Furthermore, given that the analysis identifies staff-related factors as major sources of NTL, this study extends its scope by drawing a parallel between NTL and operational risk by highlighting how human behaviours and technological vulnerabilities contribute to operational inefficiencies. Consequently, these causes of NTL are mapped into operational risk cells using the BASEL II and III risk definitions, while the Three Lines of Defence (3LoD) model is used to formulate NTL mitigation strategy.
This thesis makes conceptual, methodological and practical contributions to the domain of electricity distribution networks and engineering management. First, by highlighting a significant omitted variable defect in existing literature, this work opens up a new conceptual and methodological perspective for understanding the broader drivers of NTL. This challenges the previously held empirical assumption that customers are the primary contributors to NTL, offering a more comprehensive viewpoint on the underlying causes. This study introduces a novel approach of integrating staff-related variables into the empirical analysis of NTL, a dimension hitherto overlooked in existing literature. Furthermore, this research contributes to the discourse of advancing the use of hybrid machine learning models by demonstrating the effectiveness of such models, hence highlighting the possibility for even more sophisticated models capable of learning complex relationships in large heterogeneous datasets. Also, to the best of the author’s knowledge, it is the first study to apply the 3LoD model to electricity distribution such that utility companies to leverage the well-established Operational Risk Management frameworks to enhance operational resilience and mitigate staff-related factors driving NTL. The study also makes a population group contribution by expanding the geographical scope of NTL research to target the under-researched region of Sub-Saharan Africa. Consequently, it presents a regional contextualization of a global issue by providing insights into the specific nuances and peculiarities of NTL in this region.

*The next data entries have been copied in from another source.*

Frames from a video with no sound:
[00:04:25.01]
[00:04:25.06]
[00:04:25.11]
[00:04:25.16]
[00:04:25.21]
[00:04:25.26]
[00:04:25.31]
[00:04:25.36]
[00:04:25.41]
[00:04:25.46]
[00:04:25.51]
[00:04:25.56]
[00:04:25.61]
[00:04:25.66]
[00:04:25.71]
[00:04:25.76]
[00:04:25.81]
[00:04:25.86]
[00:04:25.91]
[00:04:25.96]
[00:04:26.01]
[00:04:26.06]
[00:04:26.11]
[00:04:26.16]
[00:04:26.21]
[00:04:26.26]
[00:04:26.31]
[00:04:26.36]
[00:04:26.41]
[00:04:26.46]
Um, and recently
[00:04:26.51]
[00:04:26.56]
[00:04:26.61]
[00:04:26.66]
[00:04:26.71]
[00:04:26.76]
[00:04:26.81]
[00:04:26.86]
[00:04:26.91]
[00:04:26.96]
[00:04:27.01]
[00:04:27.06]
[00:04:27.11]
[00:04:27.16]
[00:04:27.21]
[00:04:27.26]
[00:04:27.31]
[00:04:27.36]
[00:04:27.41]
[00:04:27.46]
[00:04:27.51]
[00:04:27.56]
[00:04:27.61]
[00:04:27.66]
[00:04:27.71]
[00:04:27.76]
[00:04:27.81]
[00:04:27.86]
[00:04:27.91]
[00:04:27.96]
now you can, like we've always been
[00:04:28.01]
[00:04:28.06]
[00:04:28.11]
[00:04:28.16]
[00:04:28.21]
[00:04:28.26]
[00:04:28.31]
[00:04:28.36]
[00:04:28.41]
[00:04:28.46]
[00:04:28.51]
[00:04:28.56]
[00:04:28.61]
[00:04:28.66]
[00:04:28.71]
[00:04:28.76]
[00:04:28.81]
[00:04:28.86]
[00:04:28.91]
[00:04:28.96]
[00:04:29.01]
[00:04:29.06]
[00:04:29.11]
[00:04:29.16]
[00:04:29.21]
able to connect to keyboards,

The findings of this research have theoretical, practical, and policy implications that improve efficiency and provide a foundation for further research to address the challenges of NTL. The novel approach of analysing a combined staff and customer dataset expands the theoretical scope of NTL analysis for a more holistic insights. The study also provides a practical tool for developing targeted interventions to improve the efficiency of electricity distribution networks. In terms of policy implications, the knowledge generated from this research will significantly help regulators and other policy stakeholders to better understand the systemic factors of NTL, and design more practical regulatory frameworks. This is especially relevant in contexts where the sector faces challenges of inefficiency or corruption. The findings of this research are not limited to electricity distribution but hold broader implications by finding relevance in other infrastructure-based engineering domains where resource allocation, revenue optimisation, and customer/staff-centric approaches are critical. The research focus on AI, operational risk management and policy simulation demonstrates a pathway for operational sustainability using data-driven and cross-disciplinary approaches to solving infrastructure challenges.